1992 dicembre 29 I pentiti e il complotto

1992dicembre 29 – I pentiti e il complotto

E’ appena uscito il librone di un professore siciliano che vive in Veneto, Enzo Guidotto: “Mafia”, il
titolo, quasi seicento pagine di documentario criminale. Fra tante citazioni, una di Leonardo Sciascia,
di vent’anni fà..
“In Sicilia – scriveva il siciliano Sciascia – un funzionario che si mostrasse sagace e onesto, resistente
alla corruzione o alla pressione dei potenti, veniva o isolato o espulso come un corpo estraneo. Una
storia della mafia altro non sarebbe che una storia della complicità dello Stato, dai Borboni ai Savoia
alla Repubblica, nella formazione e affermazione di una classe di potere improduttiva e parassitaria”.
Se non complice, lo Stato era del tutto incapace di capire la mafia. In un altro libro che andrebbe
adottato come testo per la scuola dell’obbligo (Cose di Cosa Nostra della Rizzoli), il giudice
palermitano Giovanni Falcone ricorda gli allegri trullallà dei vari procuratori generali della repubblica
all’inaugurazione degli anni giudiziari; nel 1956 dichiaravano la mafia “praticamente scomparsa”,
nel 1967 “entrata in un lento ma sicuro declino”.
Senza i “pentiti” lo stesso Falcone assicurava che di Cosa Nostra non capiremmo tuttora un bel niente.
Ancora più decisivi che per smantellare il terrorismo.

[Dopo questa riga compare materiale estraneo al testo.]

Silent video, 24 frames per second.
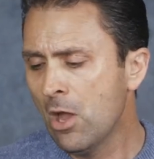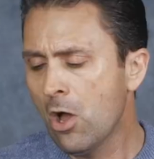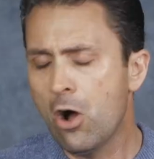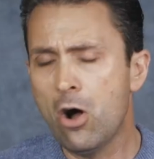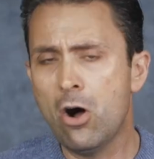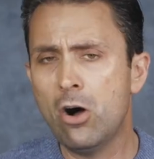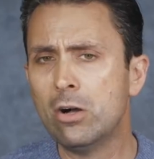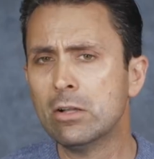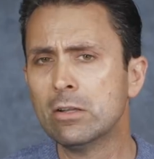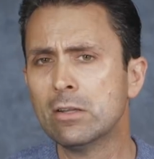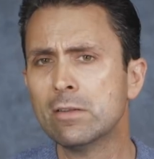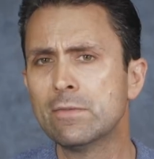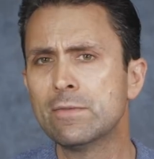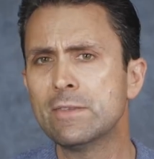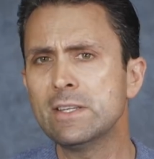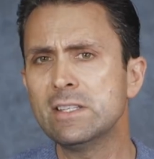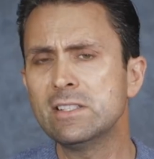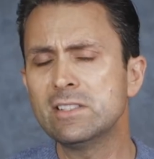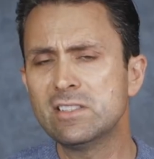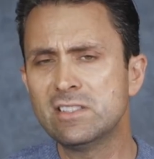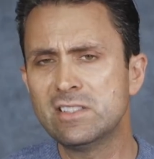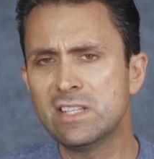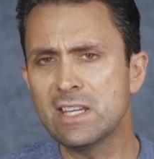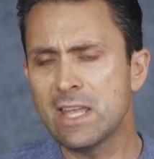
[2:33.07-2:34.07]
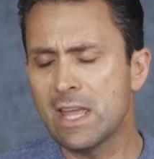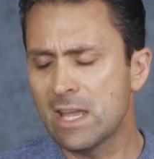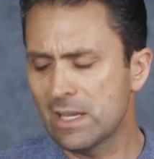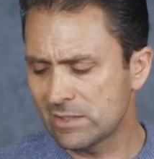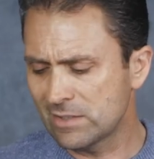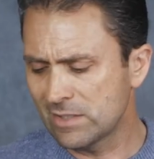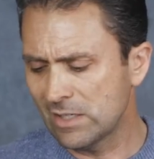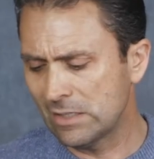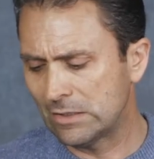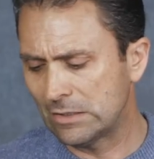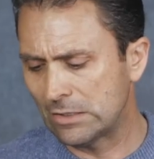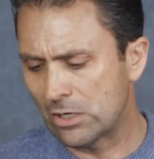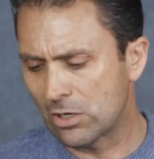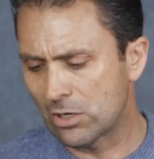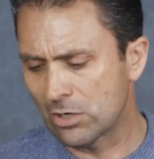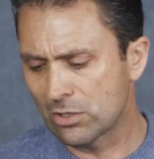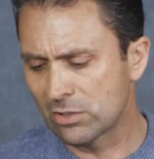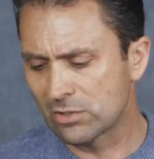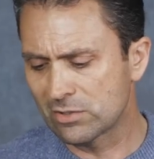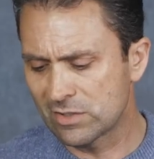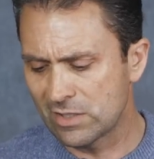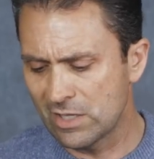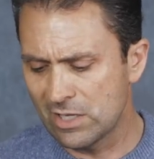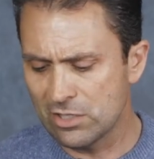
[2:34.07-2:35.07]
All of these
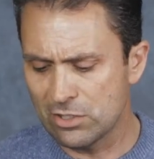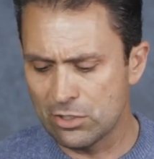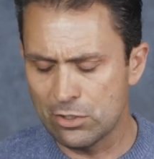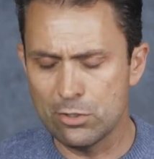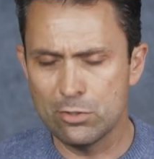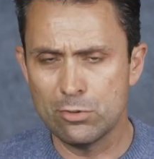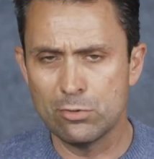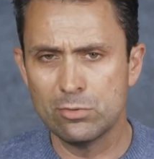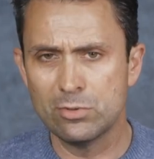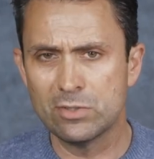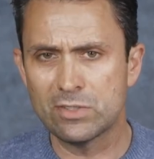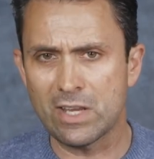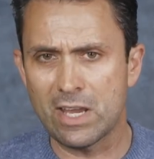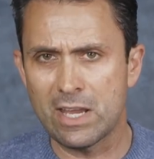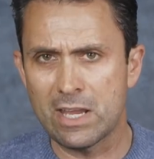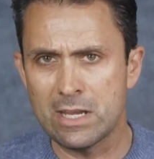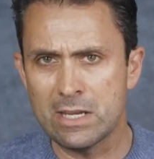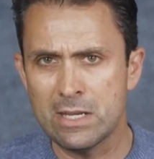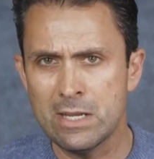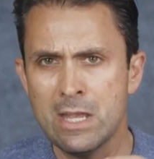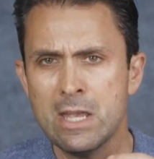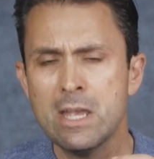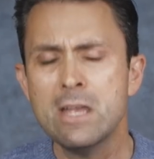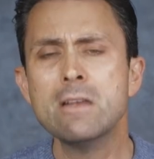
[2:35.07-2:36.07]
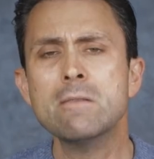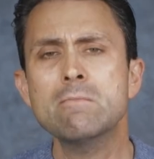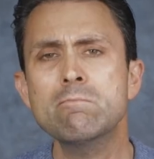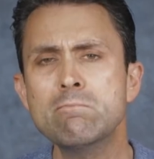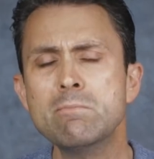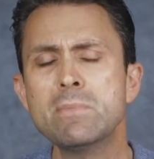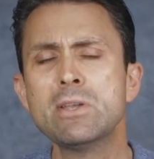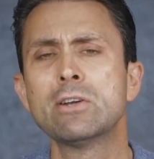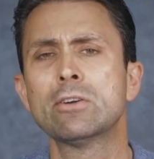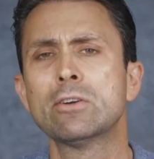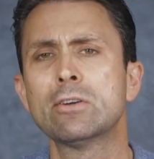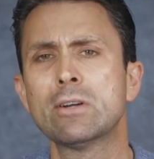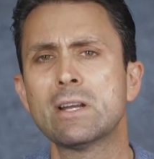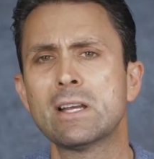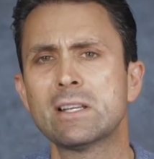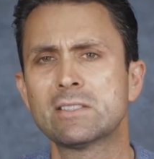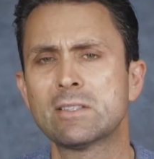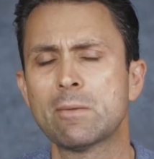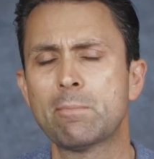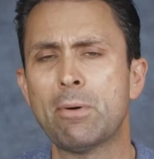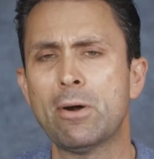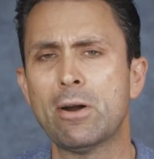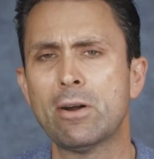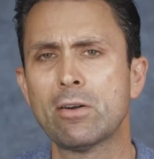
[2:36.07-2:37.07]
DSLRs that use a mirror as
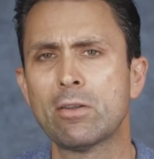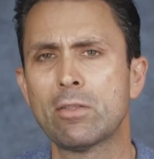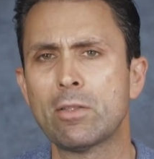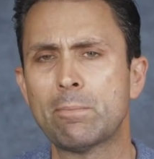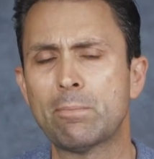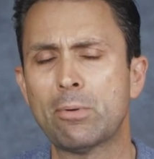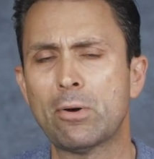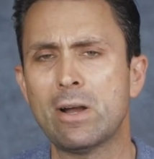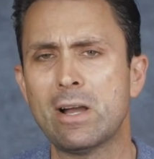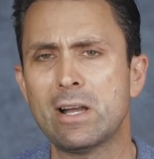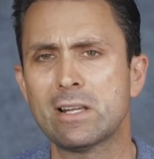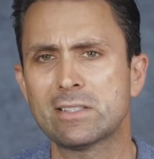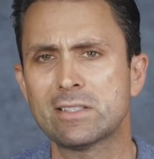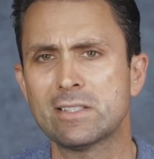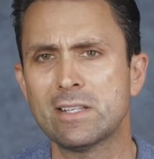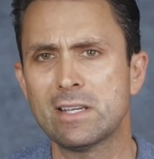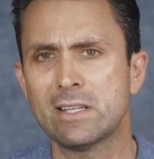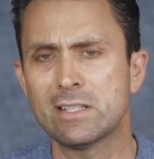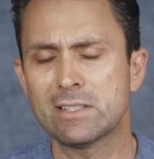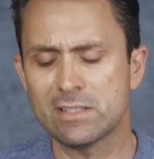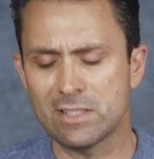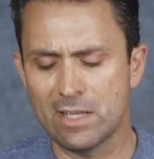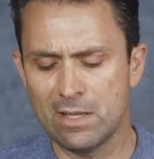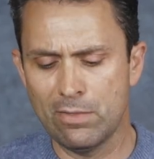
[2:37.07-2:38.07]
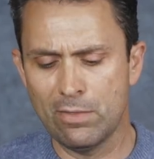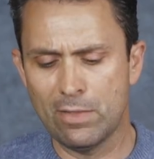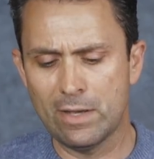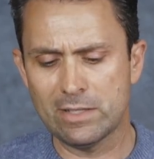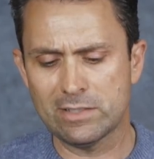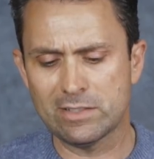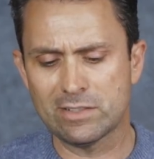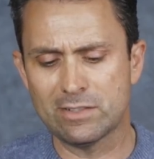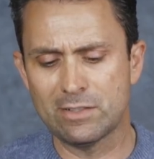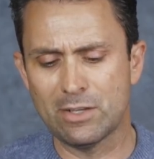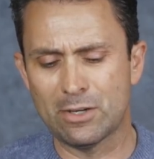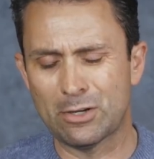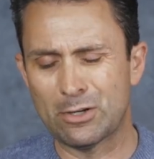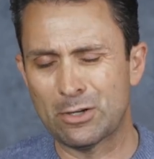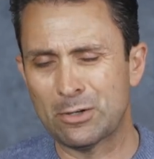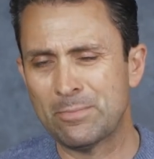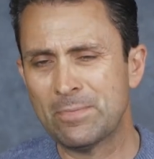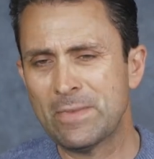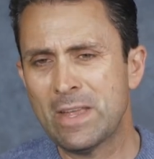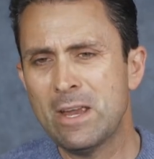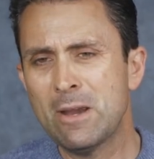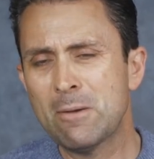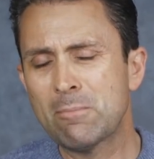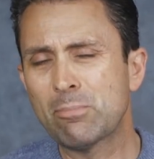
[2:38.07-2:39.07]
a part of the process, and thus their
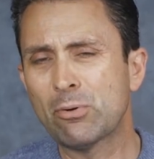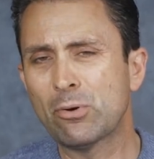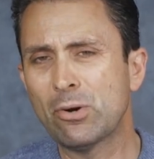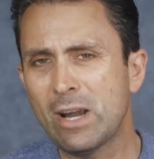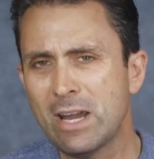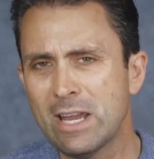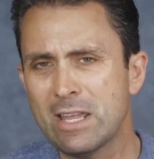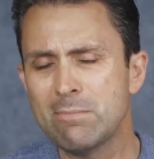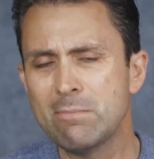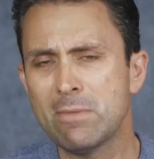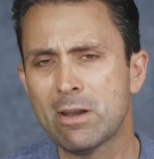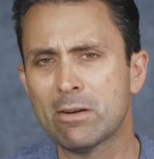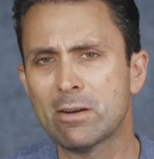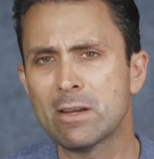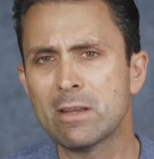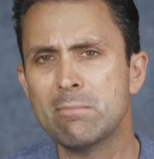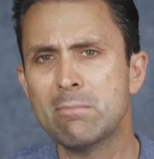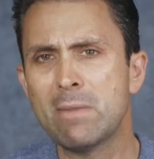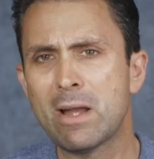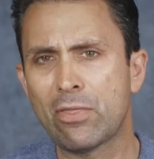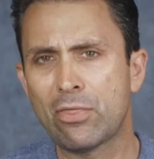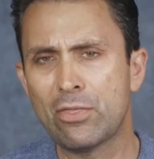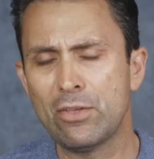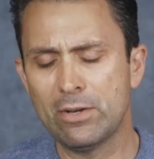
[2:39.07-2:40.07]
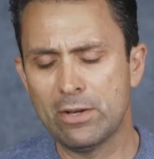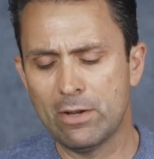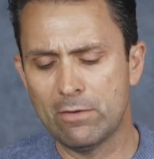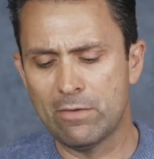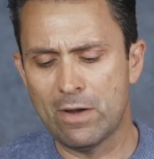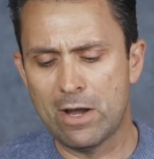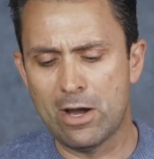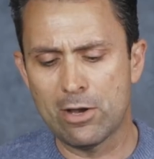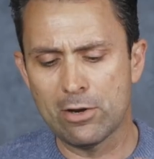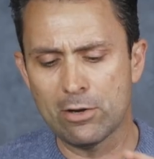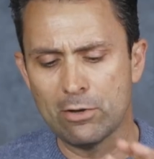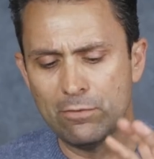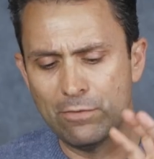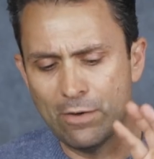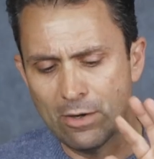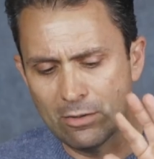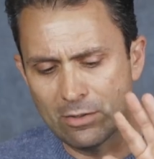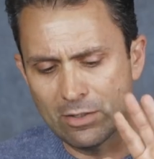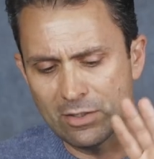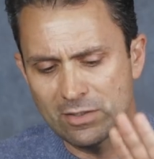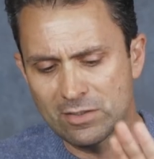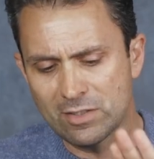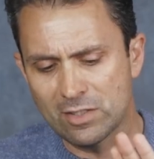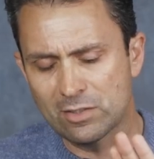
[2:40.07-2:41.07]
primary method of
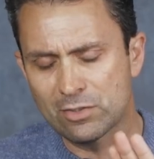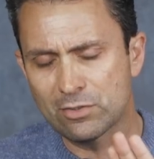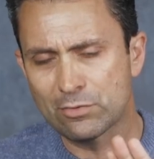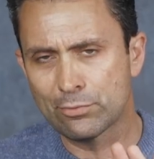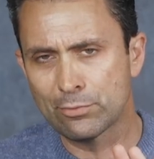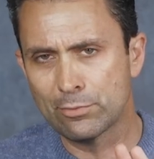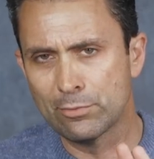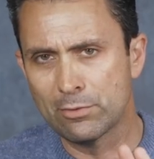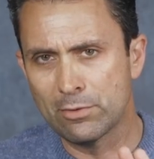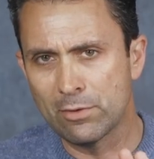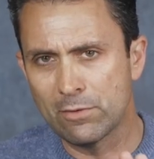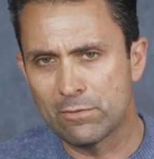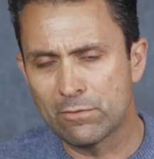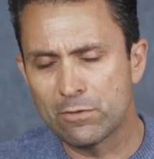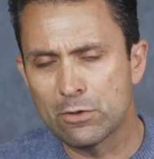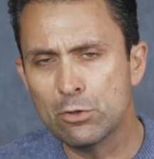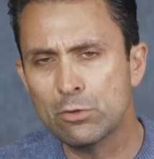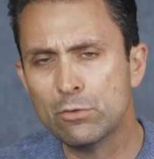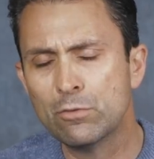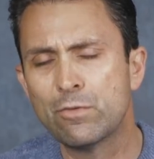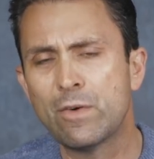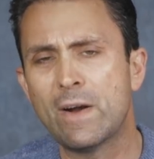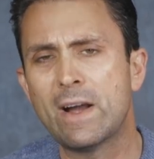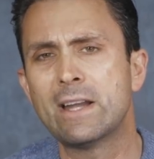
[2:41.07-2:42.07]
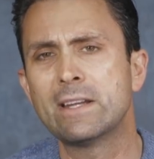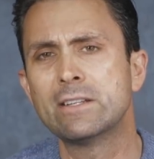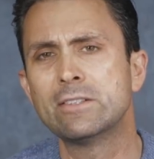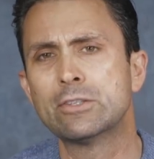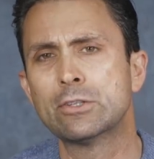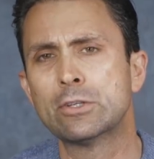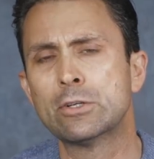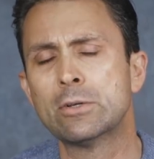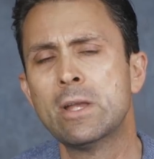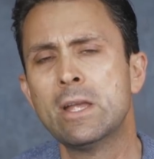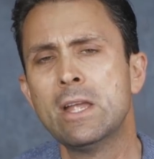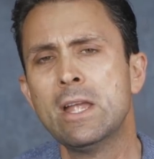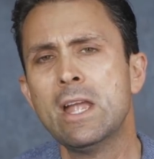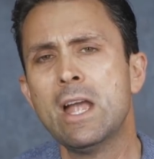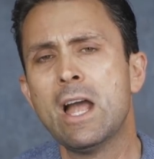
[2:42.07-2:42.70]
autofocus is through the viewfinder,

Chi sa di mafia, li saggia, li vaglia, li selezione, li verifica, li mette alla prova, ma li rispetta. Falcone
non li chiamava “pentiti” bensì “uomini d’onore che hanno deciso di collaborare”, magari dopo che
la mafia aveva massacrato i loro parenti: 35 per Salvatore Contorno, 10 per Tommaso Buscetta,
liquidati ad uno ad uno.
Uomini d’onore preziosissimi, destinati ad una vita da incubo perché la caratteristica del clan vincente
dei “Corleonesi” consiste nel non dimenticarli mai. Mai. Soltanto dal marzo dello scorso anno, una
legge li protegge avendo preso ad esempio gli Stati Uniti, unico Paese a farli sentire davvero tutelati
e non esposti come in Italia alle angherie di certi giudici, di certe guardie carcerarie, di certo personale
di custodia. “Non mi stupisce – confessava Falcone – che qualcuno si sia pentito di essersi pentito”.

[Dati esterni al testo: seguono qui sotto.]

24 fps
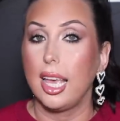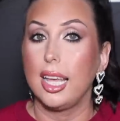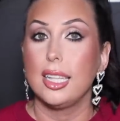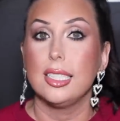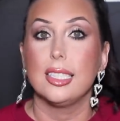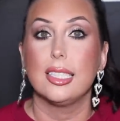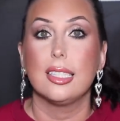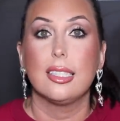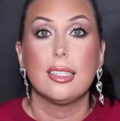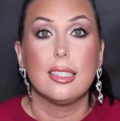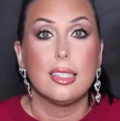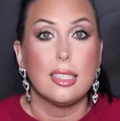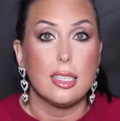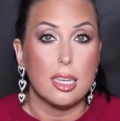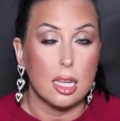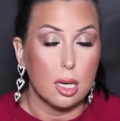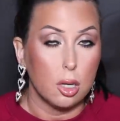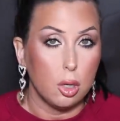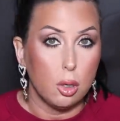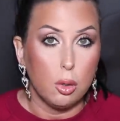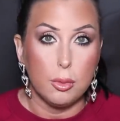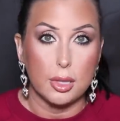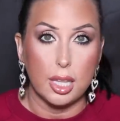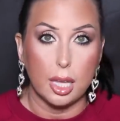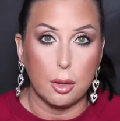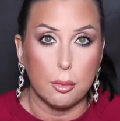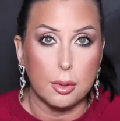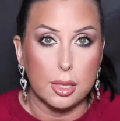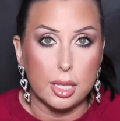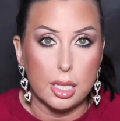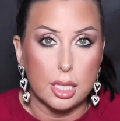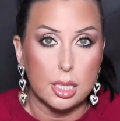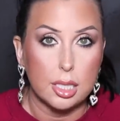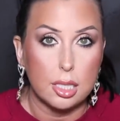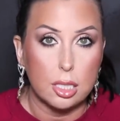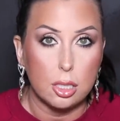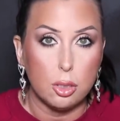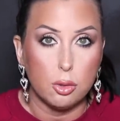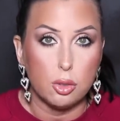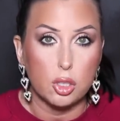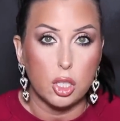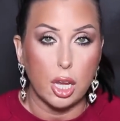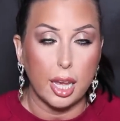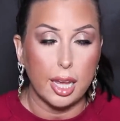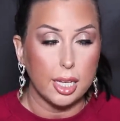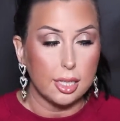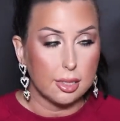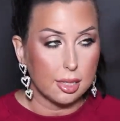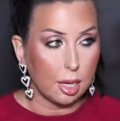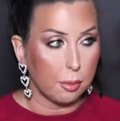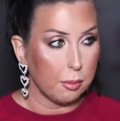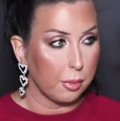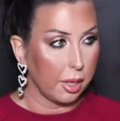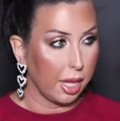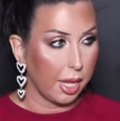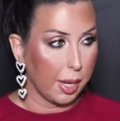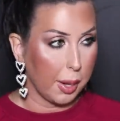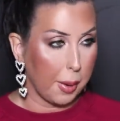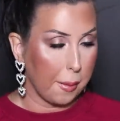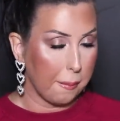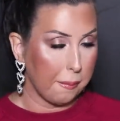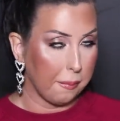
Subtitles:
and still when they release new shades, I'm like,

Non ne parliamo poi se un nugolo di pentiti fa il nome di un magistrato o di un poliziotto dei servizi
segreti. La gente comune può finire dentro a carrettate senza che qualcuno sollevi obiezioni, ma se il
pentito fa il nome dello Stato, se chiama per cognome quei “funzionari” di cui parlava Leonardo
Sciascia, se favorisce la caccia alle talpe che forse comunicarono alla mafia gli ultimi spostamenti del
commissario Cassara o di Falcone e Borsellino, allora si salvi chi può nel nome della “solidarietà” di
Stato.
Il suicidio del giudice Domenico Signorino servì a chiedere la museruola per la stampa; l’arresto di
Bruno Contrada consente al capo della Polizia di insinuare che “è una cosa costante attaccare lo Stato
per fiaccare la lotta alla mafia”. Insomma, Tangentopoli o Cosa Nostra che sia, quando le accuse
toccano in alto, la tesi del “complotto” scatta come un tic burocratico, un dovere d’ufficio.
Eppure, la mafia non attacca lo Stato, se ne serve. Non fa politica, la sfrutta. Dello Stato può anche
fare a meno, non dei complici dentro lo Stato. Più che un anti-Stato, la mafia vive di rendita sullo
Stato che si vende e svende i diritti dei cittadini.
“Anche questo improvviso attacco ai pentiti ci deve far pensare” ha non per nulla ammonito
Spadolini, cui nessuno può dar lezioni di senso dello Stato e tantomeno di garantismo. In un Paese
malato, la fedeltà di cosca o di tangente finirà per assomigliare orribilmente a una virtù?